Le Figaro, no. 20792 - Le Figaro Économie, mercredi 8 juin 2011, p. 18
L'Inde refuse de soutenir officiellement la candidature européenne. Le futur chef du FMI doit être choisi selon « ses qualités et pas selon sa nationalité », a affirmé, hier, le ministre indien des Finances.
Christine Lagarde s'était donné vingt-quatre heures pour con-vaincre les responsables indiens que même si les pays émergents ont le vent en poupe, elle est la mieux placée elle, l'Européenne, pour remplacer Dominique Strauss-Kahn à la tête du Fonds monétaire international (FMI). Pour autant, à l'issue de sa visite marathon, la ministre française de l'Économie, des Finances et de l'Industrie n'a reçu aucun soutien public de ses hôtes.
Faisant contre mauvaise fortune bon coeur, Christine Lagarde a lancé lors d'un point de presse : « Le FMI n'appartient à personne ! » Ajoutant : « Je ne suis pas venue chercher des assurances de l'Inde. Ce serait prématuré et arrogant de ma part. »
Après s'être entretenue pendant une demi-heure avec le premier ministre Manmohan Singh, sur lequel elle n'a pas tari d'éloges, la ministre a déjeuné avec Pranab Mukherjee, son homologue des Finances. Puis elle a rencontré Montek Singh Ahluwalia, le vice-président de la commission au Plan. Il y a quelques jours encore, Ahluwalia avait été présenté comme le candidat potentiel de l'Inde. Et, pourquoi pas, des « Brics », le bloc des pays émergents qui compte le Brésil, la Russie, l'Inde, la Chine et l'Afrique du Sud.
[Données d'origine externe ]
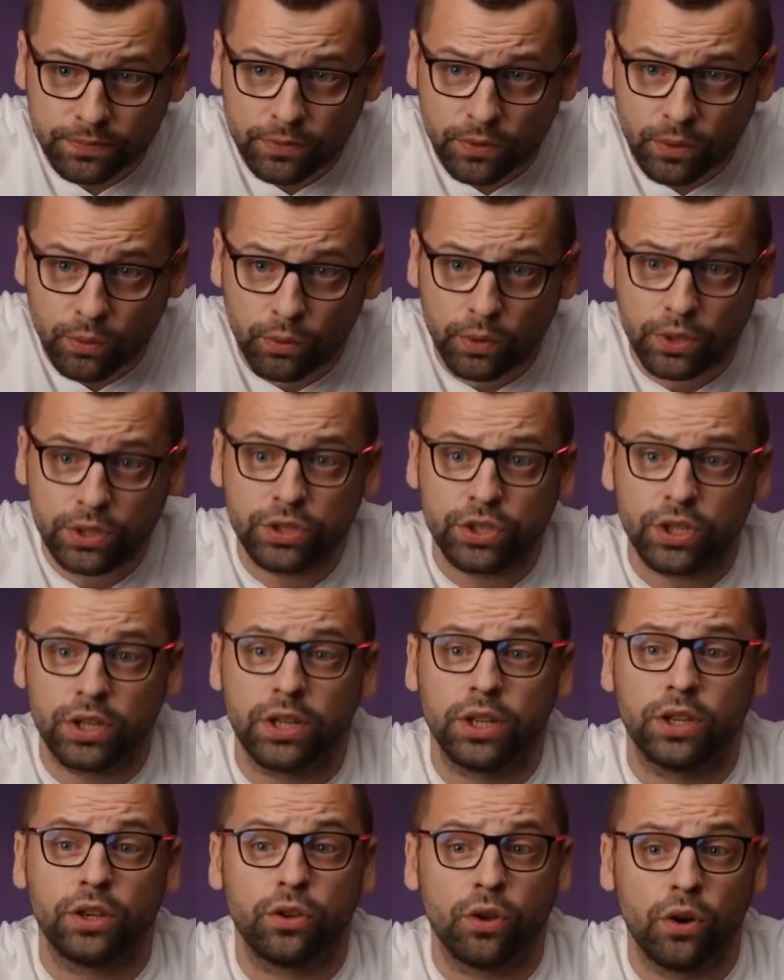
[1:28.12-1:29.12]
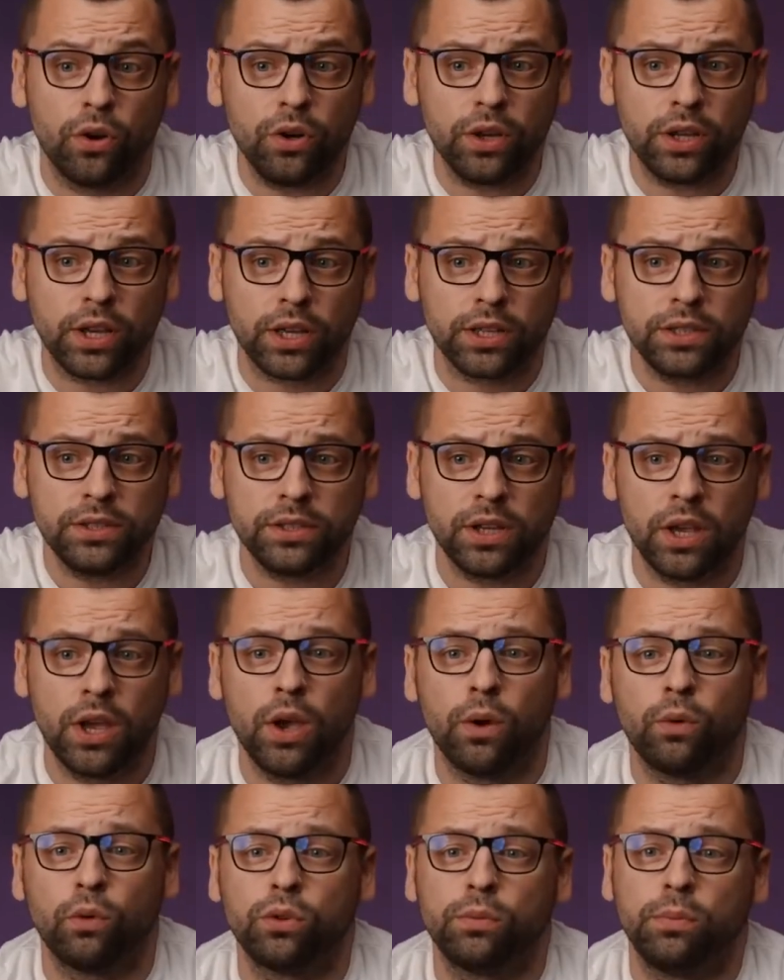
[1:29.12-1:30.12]
which in your case
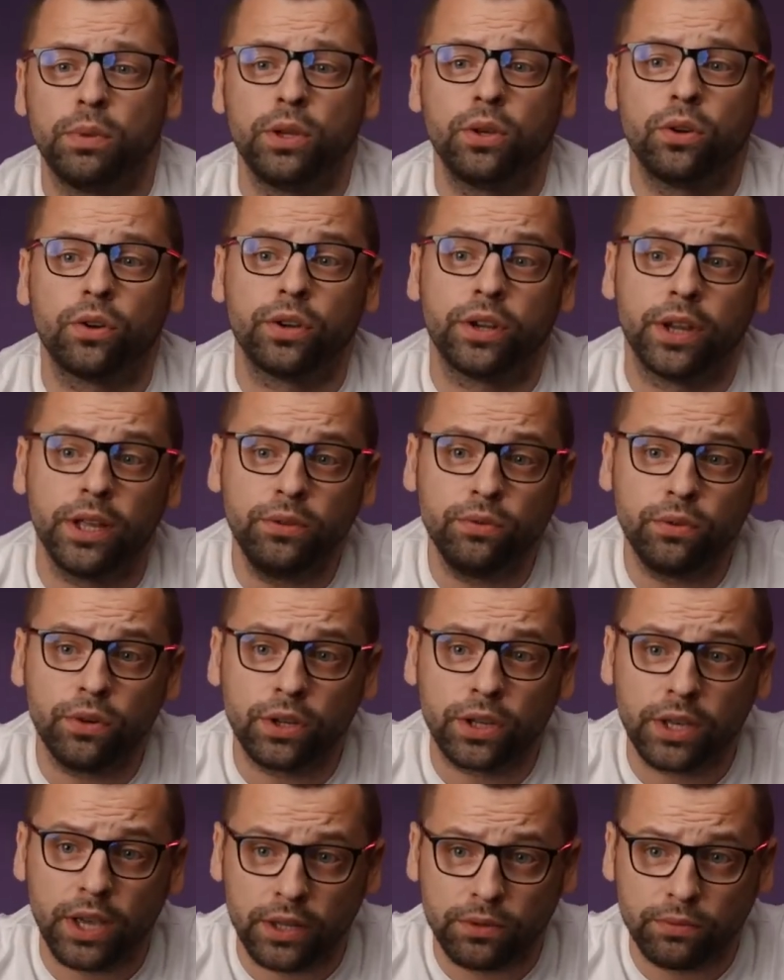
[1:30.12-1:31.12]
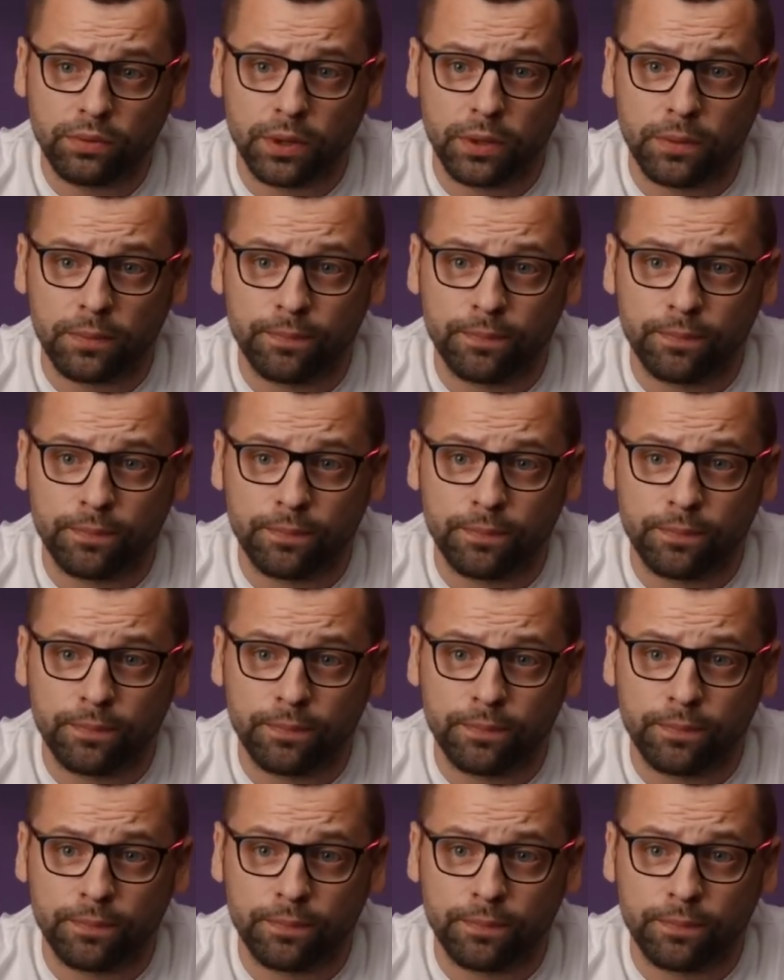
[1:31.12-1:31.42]
would be your network gateway.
Puis les rumeurs se sont tues. Officiellement, Montek Singh Ahluwalia aurait dépassé l'âge limite pour se porter candidat. En fait, l'Inde aurait décidé de ne pas entrer dans la course. Mais il est peut-être trop tôt, en effet, pour affirmer qu'elle a renoncé à peser sur le choix du futur directeur du Fonds.
« La sélection du directeur général du FMI ou de la Banque mondiale devrait se faire sur la base du mérite, de la compétence et de façon transparente », a martelé Pranab Mukherjee après son déjeuner avec Christine Lagarde. « Puisque le président de la Banque mondiale a toujours été un Américain, et le directeur du FMI un Européen, il serait logique de tenter de persuader le Fonds d'élire à présent un candidat issu d'un pays en développement, dont l'influence sur l'économie mondiale va grandissante », s'insurge de son côté Anant Goenka, un professeur d'économie.
Aujourd'hui en Chine
Défaitiste l'Inde ? « On peut le dire ainsi, mais le silence de Delhi montre surtout que les Indiens font preuve de réalisme, confie B.L. Pandit, directeur de la Delhi School of Economics. Il ne s'agit pas d'une élection démocratique ; la contribution de l'Inde aux réserves du FMI n'est pas très élevée ; enfin, tout le monde ici pense que les jeux sont faits et que, cette fois encore, le poste ira à un Européen... »
Lors du dernier sommet des Brics en Chine, en avril dernier, l'Inde n'avait pas été en reste pour demander une réforme des institutions de Bretton-Woods en faveur des pays émergents. Fin mai, alors que Dominique Strauss-Kahn avait démissionné, Manmohan Singh, en visite à Addis-Abeba, avait tempêté : « La réforme des institutions de Bretton-Woods est une priorité pour les pays en développement ! » Une corde sensible qu'a voulu toucher Christine Lagarde hier, en s'engageant à s'y atteler, si elle était élue.
Vendredi, ce sera au tour du candidat mexicain, Augustin Carstens, de venir « courtiser » les Indiens. Le gouverneur de la Banque centrale de Mexico se serait déjà assuré le soutien du Brésil. Quant à Christine Lagarde, elle sera aujourd'hui en Chine. Pékin serait prêt à soutenir la Française à condition de recevoir en contrepartie le poste de vice-directeur du FMI. Reste que les Brics ne parlent pas d'une seule voix puisqu'au dernier sommet du G8 à Deauville, la Russie, elle, s'est déjà rangée derrière Christine Lagarde. Une gifle pour les émergents.
PHOTO - Pranab Mukherjee, le ministre indien des Finances, a déjeuné avec Christine Lagarde, hier à New Delhi.